Mir geht's gerade nicht gut.ich weiss nicht warum ich so fühle.

    • (1) 05.01.17 - 10:21

      Hallo.
      Mir geht es gerade echt schlecht und ich würde mich über Rat freuen.
      Ich mache seit ein paar Wochen eine verhaltenstherapie wegen panikattacken. Ich hatte eine extrem schlimme kindheit .Von Schläge,missbrauch und später habe ich nachdem ich 3 mal versucht habe mir das Leben zu nehmen war ich für einige Monate in einer Klinik. Das ist jetzt alles 17 jahre her.ich hatte nie wirklich jemandem zum reden und habe auch niemandem vertraut.
      Jetzt habe ich eine super liebe therapeutin und habe ihr schon einiges erzählt.ich fühle mich verstanden und es tut mir auch eigentlich sehr gut

      Montag hatten wir wieder so ein intensives Gespräch und seitdem fühle ich mich richtig schlecht. Schlecht deshalb weil ich ihr einiges erzählt habe.ixh verstehe mich gerade selber nicht m auf der einen Seite tut es sehr gut mit jemanden darüber zu reden. Aber auf der anderen Seite fühle ich mich schlecht weil ich es ihr erzählt habe.sie weiss soviel wie niemand anderes von mir und das macht mir auch irgendwie angst.ich verstehe meine Gefühle gerade nicht. Ist sowas überhaupt normal?
      Dann hat sie beim Antrag bei der Krankenkasse angegeben therapie wegen panikattacken. Jetzt nachdem der Antrag durch ist und ich etwas offener bin kam raus das ich wohl auch eine posttraumatische belastungsstörung habe.kann sie das direkt mitbehandeln oder geht das nicht mehr.?Ich wollte sie das jetzt nicht fragen Würde mich über Antworten sehr freuen

      • Normalerweise kann eine attestierte Krankheit ja auf der anderen beruhen bzw zusammenhängen.deine PTBS hängt ja mit deiner Kindheit zusammen.genau wie deine Angststörung.
        Da musst du deine Therapeutin fragen, bzw wenn sie beides festgestellt hat und gut ist, wird sie beides zusammen behandeln.

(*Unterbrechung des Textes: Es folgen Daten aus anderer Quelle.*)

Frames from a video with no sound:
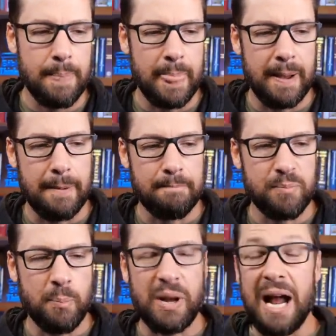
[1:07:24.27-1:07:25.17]

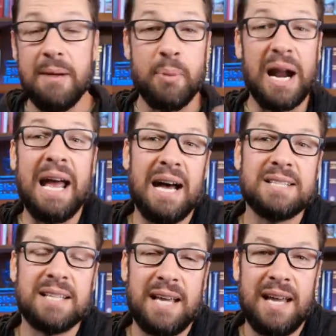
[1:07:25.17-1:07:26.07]
Um, but I but I
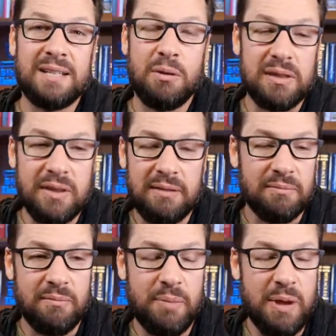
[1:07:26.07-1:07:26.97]
hesitate to think that
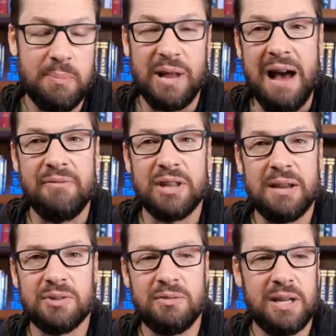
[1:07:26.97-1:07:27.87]
people have the
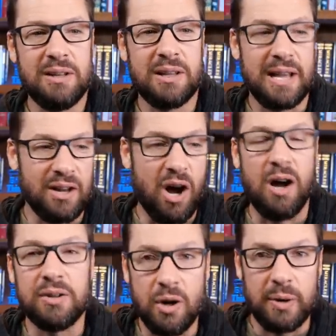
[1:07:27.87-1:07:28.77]
gift of healing like an
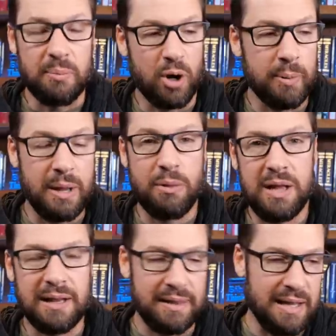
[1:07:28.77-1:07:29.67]
ongoing permanent
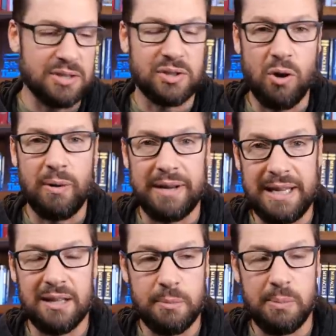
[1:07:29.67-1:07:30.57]
thing, like they just go around
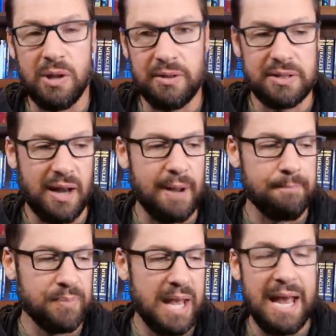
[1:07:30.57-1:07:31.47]
healing people all the time,
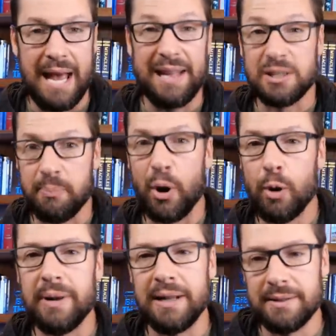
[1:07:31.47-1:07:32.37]
and that's a
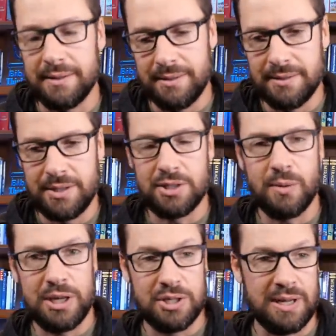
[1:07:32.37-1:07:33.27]
permanent
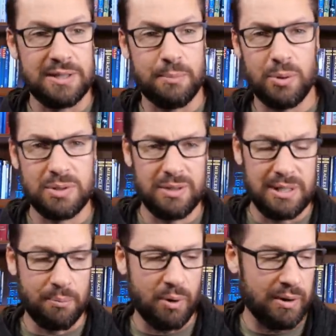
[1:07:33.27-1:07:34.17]
situation as opposed to a
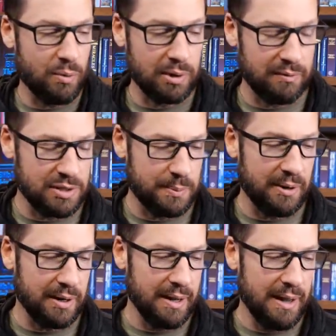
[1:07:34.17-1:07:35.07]
temporary work of the
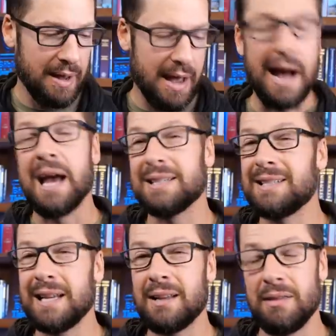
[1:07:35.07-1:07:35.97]
spirit. I
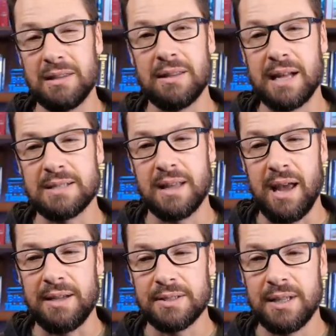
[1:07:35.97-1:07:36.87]
hesitate to think that that's the
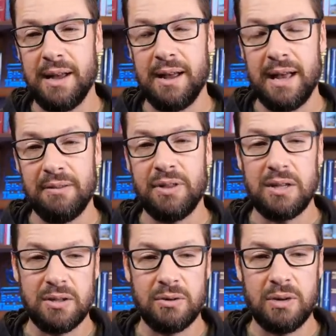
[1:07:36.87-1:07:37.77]
case, and if they
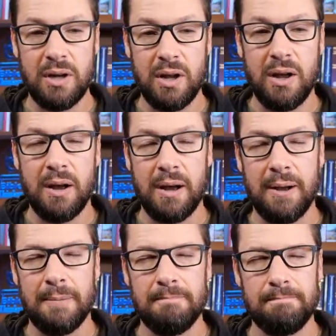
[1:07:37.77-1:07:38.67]
do,
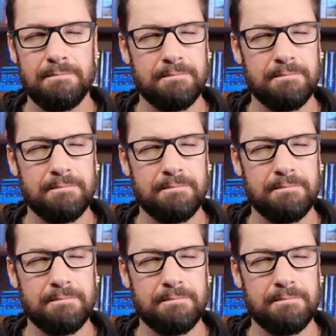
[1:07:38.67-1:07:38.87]
um,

        Ich vermute,dass du dich schlecht fühlst, da du so viel von dir Preis gegeben hast und dich dadurch verletzlich fühlst.

        Das wird besser mit der Zeit. Du musst wahrscheinlich lernen deiner Therapeutin UND dir selbst zu vertrauen.
        Alles gute für die Zukunft und viel Geduld!

        Ich denke, du solltest dich an deine Therapeutin wenden, mit deinen Fragen und auch mit deinen derzeitigen Gefuehlen!
        Alles Gute!

        Salina,

        vielen die eine ähnliche Vorgeschichte haben geht wie dir. Sie trauen sich lange nicht mit jemand über erlebtes zu reden. Wenn sie dann den Mut finden und auch einen geeigneten Gesprächspartner gefunden haben dem sie Vertrauen können um über das Erlebte zu reden bekommen sie nach einiger Zeit ein ungutes Gefühl und Angst macht sich breit. Angst davor das der Gesprächspartner zu viele weiß und das Wissen missbrauchen könnte.

        Ich denke du solltest deiner Therapeutin vertrauen.

        MfG Blaue-Rose

      • Ja, absolut normal. Du hast gelernt, dass dich zu verschließen überlebenswichtig ist. Und diesen Reflex abzulegen, der dich einst schützen sollte, aber jetzt hinderlich wäre, ist schwer.

        Die Diagnose an sich nicht so wichtig, um dich richtig zu behandeln. Zumindest, wenn die Symptome ähnlich sind. Spätestens bei der Verlängerung der Therapie (nach 25 Stunden), kann die Angabe sicher auch modifiziert werden.